Source: The Options Industry Council
This strategy involves two put options. One put option is bought and a second put option with the same expiration date but with a lower exercise price is sold. Selling the put option will generate immediate income, just like the more familiar covered call strategy would. But, unlike a covered call, risk is limited.
Many traders will be familiar with the idea of a covered call. This is a conservative strategy many long-term investors use to generate income in stocks they own that are unlikely to make large moves.
Although the bull put spread is different than a covered call, the bull put spread strategy meets the same objective as the covered call which is to generate some income. This trade generates immediate income and carries limited risk.
A Specific Trade for STNE
Every day, we scan the markets looking for trades that carry low risk and high potential rewards. These trades are available almost every day and we share them with you as we find them. Now, it’s important to remember these are trading opportunities in volatile stocks.
When we find a potential opportunity, we evaluate it with real market data. But because the trades are volatile, the opportunities may differ by the time you read this. To help you evaluate the current opportunity, we show our math and explain the strategy.
For STNE, a bull put spread could be opened with the April 18 put options. This trade can be opened by selling the April 18 $27.50 put option for about $1.40 and buying the April 18 $32.50 put for about $3.80.
This trade would result in a credit of $2.40, or $240 per contract since each contract covers 100 shares. That amount is also the maximum potential gain of the trade.
The maximum possible risk is the difference between the exercise prices of the two options less the premium received. For this trade, the difference between exercise prices is $5 ($32.50 – $27.50).
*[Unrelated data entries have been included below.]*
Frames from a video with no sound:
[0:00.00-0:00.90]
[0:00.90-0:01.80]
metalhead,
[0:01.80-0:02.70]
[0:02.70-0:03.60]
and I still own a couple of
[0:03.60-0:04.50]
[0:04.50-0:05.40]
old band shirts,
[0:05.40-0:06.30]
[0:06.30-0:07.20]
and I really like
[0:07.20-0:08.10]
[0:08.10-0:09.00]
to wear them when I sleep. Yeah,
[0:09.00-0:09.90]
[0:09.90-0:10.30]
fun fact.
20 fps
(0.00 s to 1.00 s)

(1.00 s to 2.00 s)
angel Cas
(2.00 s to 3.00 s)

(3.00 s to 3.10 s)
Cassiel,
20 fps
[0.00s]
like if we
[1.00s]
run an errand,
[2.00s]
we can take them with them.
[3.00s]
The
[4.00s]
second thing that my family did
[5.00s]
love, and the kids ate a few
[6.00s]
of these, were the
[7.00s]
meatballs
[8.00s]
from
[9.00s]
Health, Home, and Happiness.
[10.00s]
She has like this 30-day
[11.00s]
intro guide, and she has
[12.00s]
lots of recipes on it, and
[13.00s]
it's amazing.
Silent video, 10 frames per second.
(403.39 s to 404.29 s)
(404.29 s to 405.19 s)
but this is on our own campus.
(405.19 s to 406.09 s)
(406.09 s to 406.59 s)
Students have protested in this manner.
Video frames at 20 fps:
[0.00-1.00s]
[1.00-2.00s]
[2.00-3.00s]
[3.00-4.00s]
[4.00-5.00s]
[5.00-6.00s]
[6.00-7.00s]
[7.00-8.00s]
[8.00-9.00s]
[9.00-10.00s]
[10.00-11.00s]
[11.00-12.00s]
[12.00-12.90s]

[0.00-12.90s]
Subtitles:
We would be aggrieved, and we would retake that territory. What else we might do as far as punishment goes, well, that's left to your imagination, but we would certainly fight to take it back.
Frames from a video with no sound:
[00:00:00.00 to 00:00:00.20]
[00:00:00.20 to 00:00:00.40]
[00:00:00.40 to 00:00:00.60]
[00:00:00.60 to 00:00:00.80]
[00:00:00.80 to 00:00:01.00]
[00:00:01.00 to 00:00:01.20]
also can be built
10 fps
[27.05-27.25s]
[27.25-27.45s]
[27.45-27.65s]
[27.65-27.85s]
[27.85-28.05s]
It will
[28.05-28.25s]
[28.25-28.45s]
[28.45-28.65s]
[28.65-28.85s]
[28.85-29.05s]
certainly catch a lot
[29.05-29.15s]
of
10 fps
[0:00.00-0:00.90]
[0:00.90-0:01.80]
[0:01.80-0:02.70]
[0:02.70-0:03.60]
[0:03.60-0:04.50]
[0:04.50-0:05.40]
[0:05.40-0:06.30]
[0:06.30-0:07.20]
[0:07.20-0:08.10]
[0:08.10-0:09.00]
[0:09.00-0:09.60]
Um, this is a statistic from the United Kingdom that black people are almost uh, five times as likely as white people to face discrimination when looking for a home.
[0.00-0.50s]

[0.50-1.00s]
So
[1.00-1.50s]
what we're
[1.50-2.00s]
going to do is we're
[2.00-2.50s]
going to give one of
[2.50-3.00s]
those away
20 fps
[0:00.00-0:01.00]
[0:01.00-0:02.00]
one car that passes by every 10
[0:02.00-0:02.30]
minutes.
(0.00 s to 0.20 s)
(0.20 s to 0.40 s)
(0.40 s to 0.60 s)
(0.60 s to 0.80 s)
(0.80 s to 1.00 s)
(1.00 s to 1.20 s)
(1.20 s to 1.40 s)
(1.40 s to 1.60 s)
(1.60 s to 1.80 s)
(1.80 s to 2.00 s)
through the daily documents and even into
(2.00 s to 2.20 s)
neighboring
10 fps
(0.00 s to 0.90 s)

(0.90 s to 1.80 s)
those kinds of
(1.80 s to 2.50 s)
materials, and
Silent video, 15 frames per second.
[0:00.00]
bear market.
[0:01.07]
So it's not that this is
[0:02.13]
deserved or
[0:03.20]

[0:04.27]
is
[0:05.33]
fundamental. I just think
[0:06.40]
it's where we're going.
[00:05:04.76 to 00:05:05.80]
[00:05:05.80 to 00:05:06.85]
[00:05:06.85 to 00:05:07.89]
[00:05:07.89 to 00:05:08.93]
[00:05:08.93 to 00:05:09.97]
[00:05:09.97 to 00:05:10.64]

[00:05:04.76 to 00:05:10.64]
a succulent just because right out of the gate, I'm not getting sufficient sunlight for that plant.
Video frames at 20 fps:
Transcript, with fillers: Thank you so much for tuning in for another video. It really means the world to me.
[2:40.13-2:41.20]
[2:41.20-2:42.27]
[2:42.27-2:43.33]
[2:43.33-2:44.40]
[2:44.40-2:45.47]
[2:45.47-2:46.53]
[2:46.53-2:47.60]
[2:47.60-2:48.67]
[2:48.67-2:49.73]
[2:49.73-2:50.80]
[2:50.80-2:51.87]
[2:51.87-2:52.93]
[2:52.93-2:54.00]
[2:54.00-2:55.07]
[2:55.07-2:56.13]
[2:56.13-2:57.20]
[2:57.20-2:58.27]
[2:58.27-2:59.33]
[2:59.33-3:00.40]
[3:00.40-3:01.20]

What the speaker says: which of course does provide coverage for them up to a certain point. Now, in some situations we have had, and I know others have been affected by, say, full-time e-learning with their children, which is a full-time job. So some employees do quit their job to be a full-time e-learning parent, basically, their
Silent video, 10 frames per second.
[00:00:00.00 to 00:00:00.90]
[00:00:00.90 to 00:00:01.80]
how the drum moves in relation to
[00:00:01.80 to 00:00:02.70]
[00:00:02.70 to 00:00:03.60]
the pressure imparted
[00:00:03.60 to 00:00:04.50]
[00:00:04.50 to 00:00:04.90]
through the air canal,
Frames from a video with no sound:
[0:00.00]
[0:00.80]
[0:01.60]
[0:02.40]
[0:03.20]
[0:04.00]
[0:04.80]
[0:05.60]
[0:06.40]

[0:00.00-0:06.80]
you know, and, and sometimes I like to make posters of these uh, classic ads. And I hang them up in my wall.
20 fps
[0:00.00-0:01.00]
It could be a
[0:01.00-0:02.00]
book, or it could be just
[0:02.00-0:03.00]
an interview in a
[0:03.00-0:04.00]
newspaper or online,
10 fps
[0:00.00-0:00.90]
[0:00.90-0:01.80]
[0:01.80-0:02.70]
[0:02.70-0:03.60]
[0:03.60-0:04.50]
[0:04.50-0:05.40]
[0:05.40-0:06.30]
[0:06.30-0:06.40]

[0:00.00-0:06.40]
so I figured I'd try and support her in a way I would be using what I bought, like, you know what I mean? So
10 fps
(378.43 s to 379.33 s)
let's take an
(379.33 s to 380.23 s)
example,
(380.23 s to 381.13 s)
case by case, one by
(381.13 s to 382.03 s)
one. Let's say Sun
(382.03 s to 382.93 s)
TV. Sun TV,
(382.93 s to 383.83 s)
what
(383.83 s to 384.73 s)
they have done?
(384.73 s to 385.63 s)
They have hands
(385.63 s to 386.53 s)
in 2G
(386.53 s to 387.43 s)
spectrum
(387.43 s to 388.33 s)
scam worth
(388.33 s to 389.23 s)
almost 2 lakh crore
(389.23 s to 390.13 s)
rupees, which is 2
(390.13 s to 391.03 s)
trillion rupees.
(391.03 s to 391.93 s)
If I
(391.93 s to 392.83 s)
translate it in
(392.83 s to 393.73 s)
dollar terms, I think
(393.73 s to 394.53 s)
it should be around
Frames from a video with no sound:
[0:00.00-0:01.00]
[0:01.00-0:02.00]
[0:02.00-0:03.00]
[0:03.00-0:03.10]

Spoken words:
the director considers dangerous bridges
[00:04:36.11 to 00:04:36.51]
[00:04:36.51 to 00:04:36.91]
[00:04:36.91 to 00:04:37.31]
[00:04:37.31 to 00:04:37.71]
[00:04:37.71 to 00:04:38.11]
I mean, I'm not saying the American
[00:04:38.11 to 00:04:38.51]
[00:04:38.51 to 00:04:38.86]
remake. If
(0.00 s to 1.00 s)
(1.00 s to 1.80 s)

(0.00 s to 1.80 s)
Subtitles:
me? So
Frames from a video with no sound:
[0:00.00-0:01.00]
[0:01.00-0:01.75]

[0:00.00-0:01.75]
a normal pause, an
This is multiplied by 100 since each contract covers 100 shares.
Subtracting the premium from that difference means, in dollar terms, the total risk on the trade is then $260 ($500 – $240).
The potential gain is about 92% of the amount of capital risked. This trade will be open for a relatively short amount of time and the annualized rate of return provides a significant gain.
The bull put spread is an example of how options are a versatile tool and could meet many of your trading objectives. In this trade, options provide income and defined risk that could be lower than owning the stock. This strategy also has a high probability of success.